Action item:
Repeat exactly, and nothing more, the lines from the one that includes "(10.80 s to 11.70 s)" through the final line of the entries; skip the pictures.

[Source data — start]

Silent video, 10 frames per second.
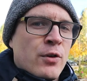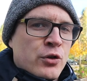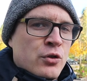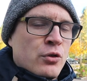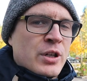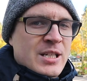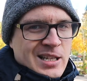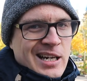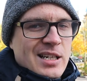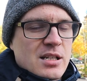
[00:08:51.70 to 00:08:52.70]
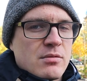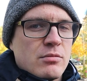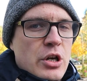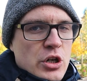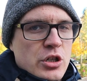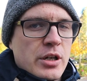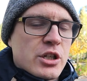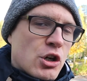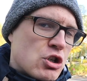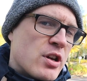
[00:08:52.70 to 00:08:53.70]
for do these things usually.
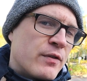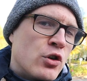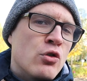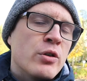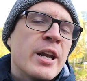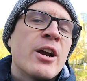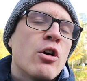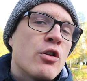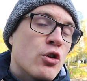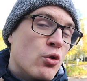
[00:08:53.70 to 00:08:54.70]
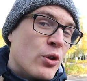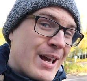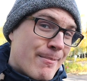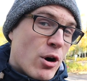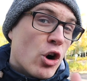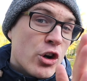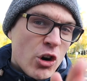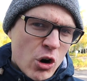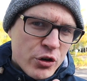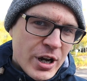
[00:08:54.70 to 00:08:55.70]
So you just have to do them on
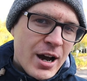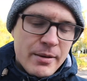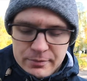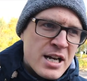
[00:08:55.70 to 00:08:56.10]
your own time.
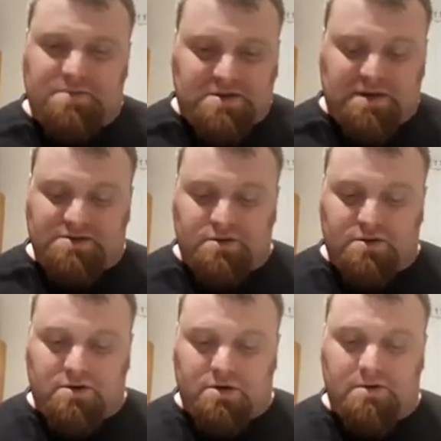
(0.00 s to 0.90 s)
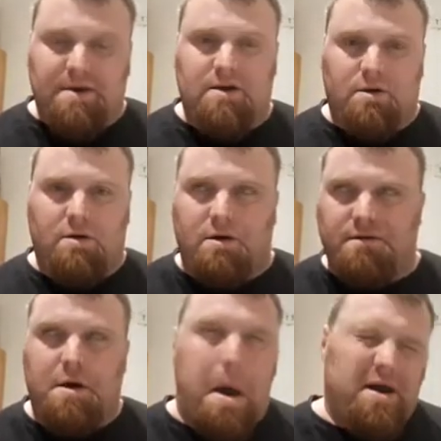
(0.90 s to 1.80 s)
Gives you a good amount
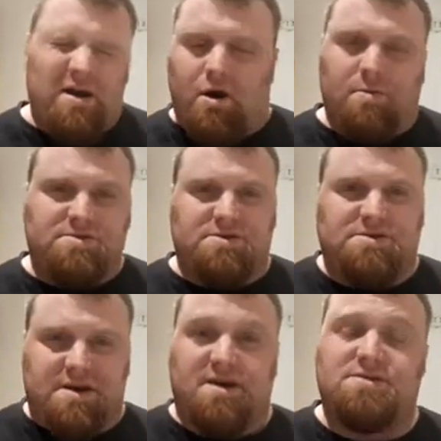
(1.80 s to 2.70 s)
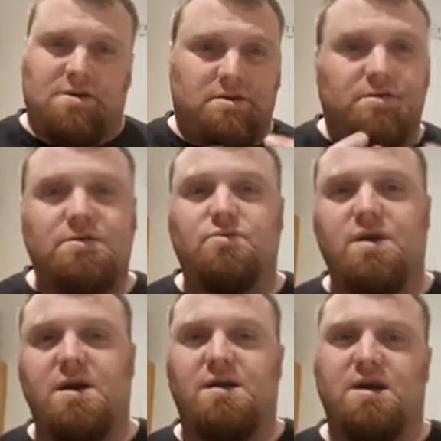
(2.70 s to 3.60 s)
of options there, so you can
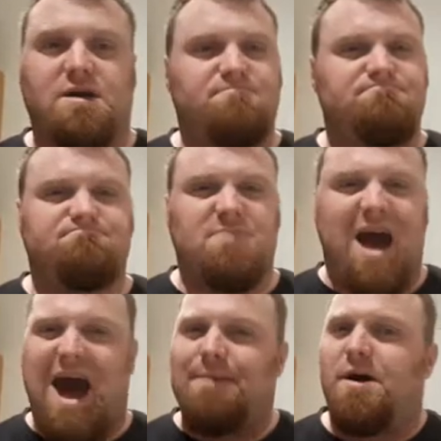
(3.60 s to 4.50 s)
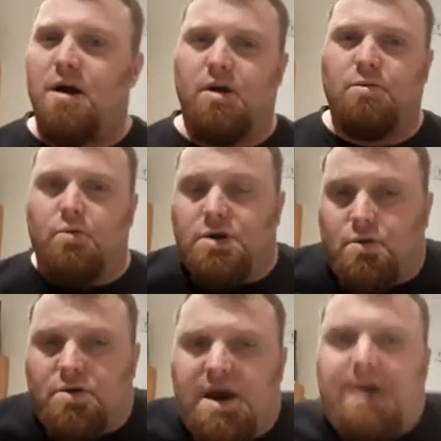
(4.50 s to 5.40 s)
really hammer home what you
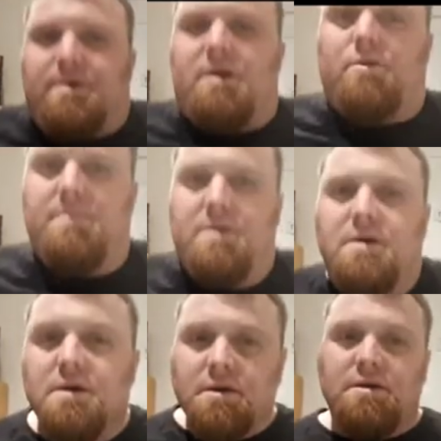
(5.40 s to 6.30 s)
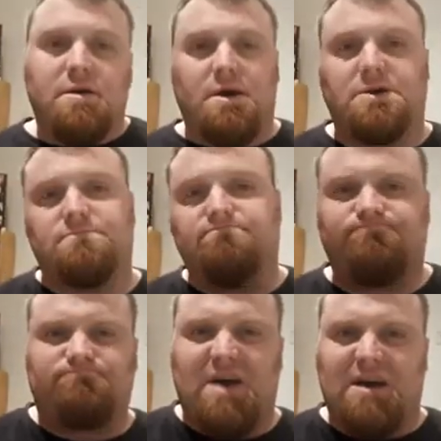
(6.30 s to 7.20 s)
want to hammer home
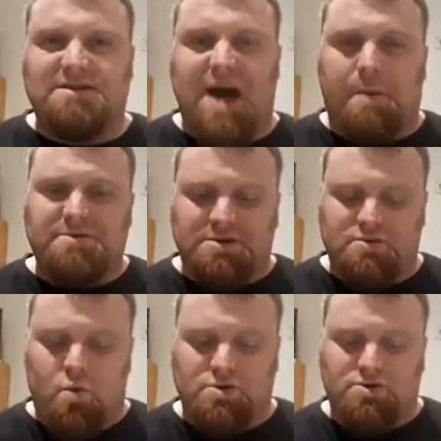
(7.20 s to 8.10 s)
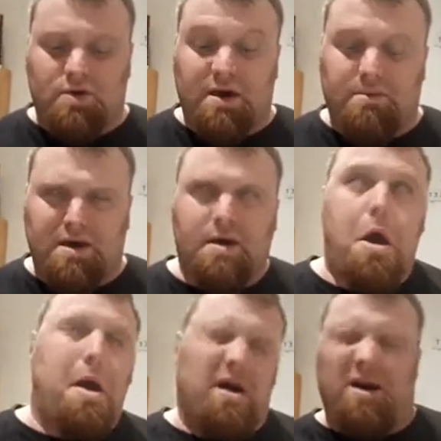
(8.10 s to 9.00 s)
and adapt it towards your enemy.
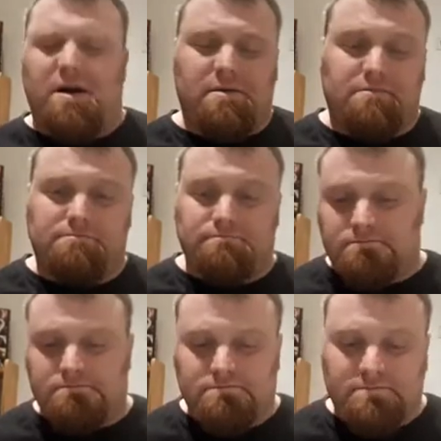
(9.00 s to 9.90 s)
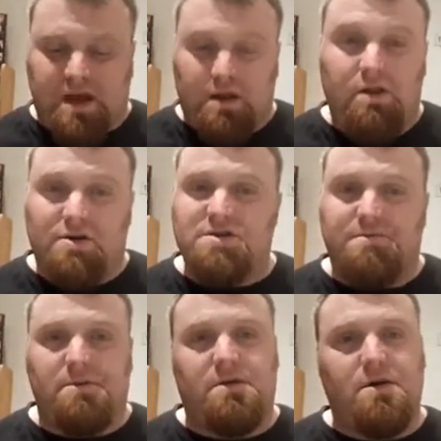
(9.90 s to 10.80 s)
A lot of
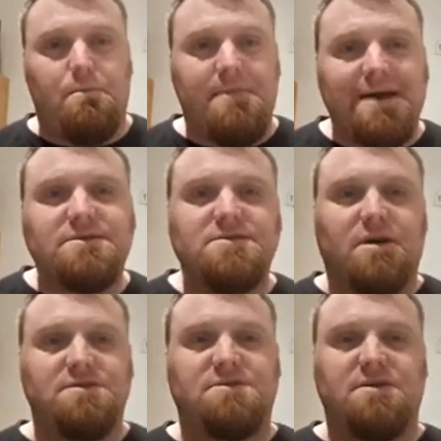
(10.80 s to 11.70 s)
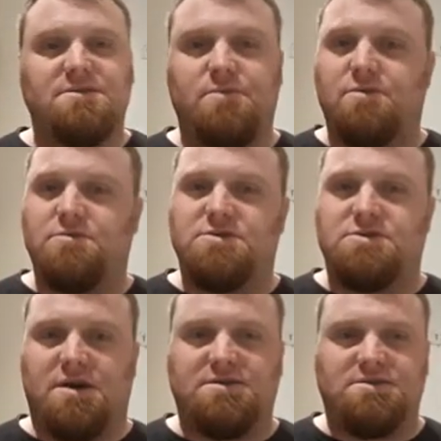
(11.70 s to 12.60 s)
people are now magnetizing these models
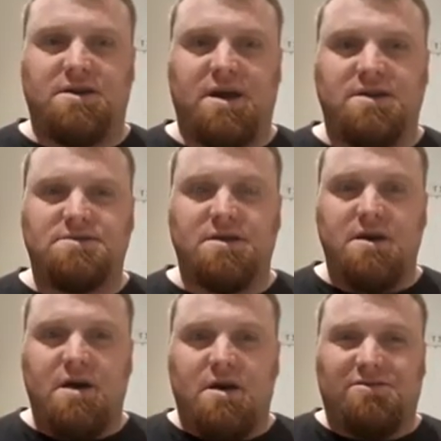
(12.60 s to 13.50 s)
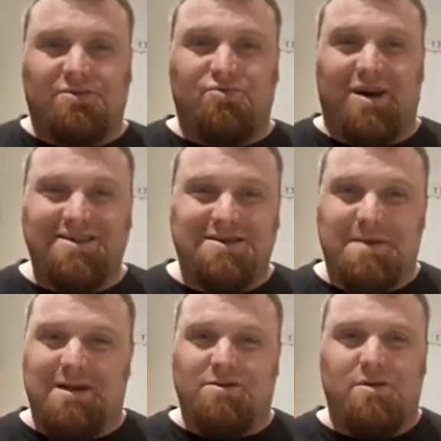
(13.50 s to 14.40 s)
just to get the right
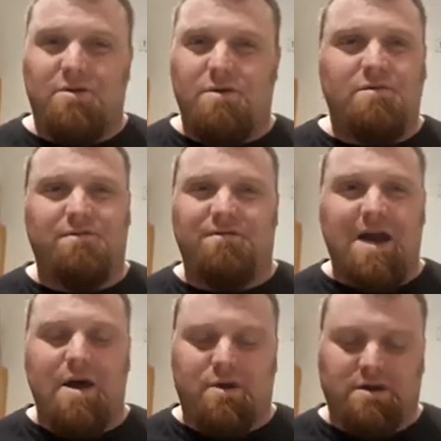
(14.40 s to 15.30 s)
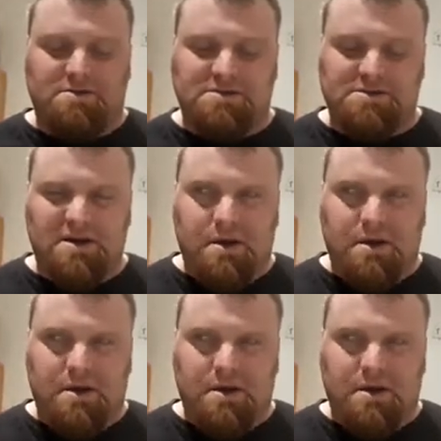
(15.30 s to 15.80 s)
amount of variance,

[Source data — finish]

Problem solution:
(10.80 s to 11.70 s)
(11.70 s to 12.60 s)
people are now magnetizing these models
(12.60 s to 13.50 s)
(13.50 s to 14.40 s)
just to get the right
(14.40 s to 15.30 s)
(15.30 s to 15.80 s)
amount of variance,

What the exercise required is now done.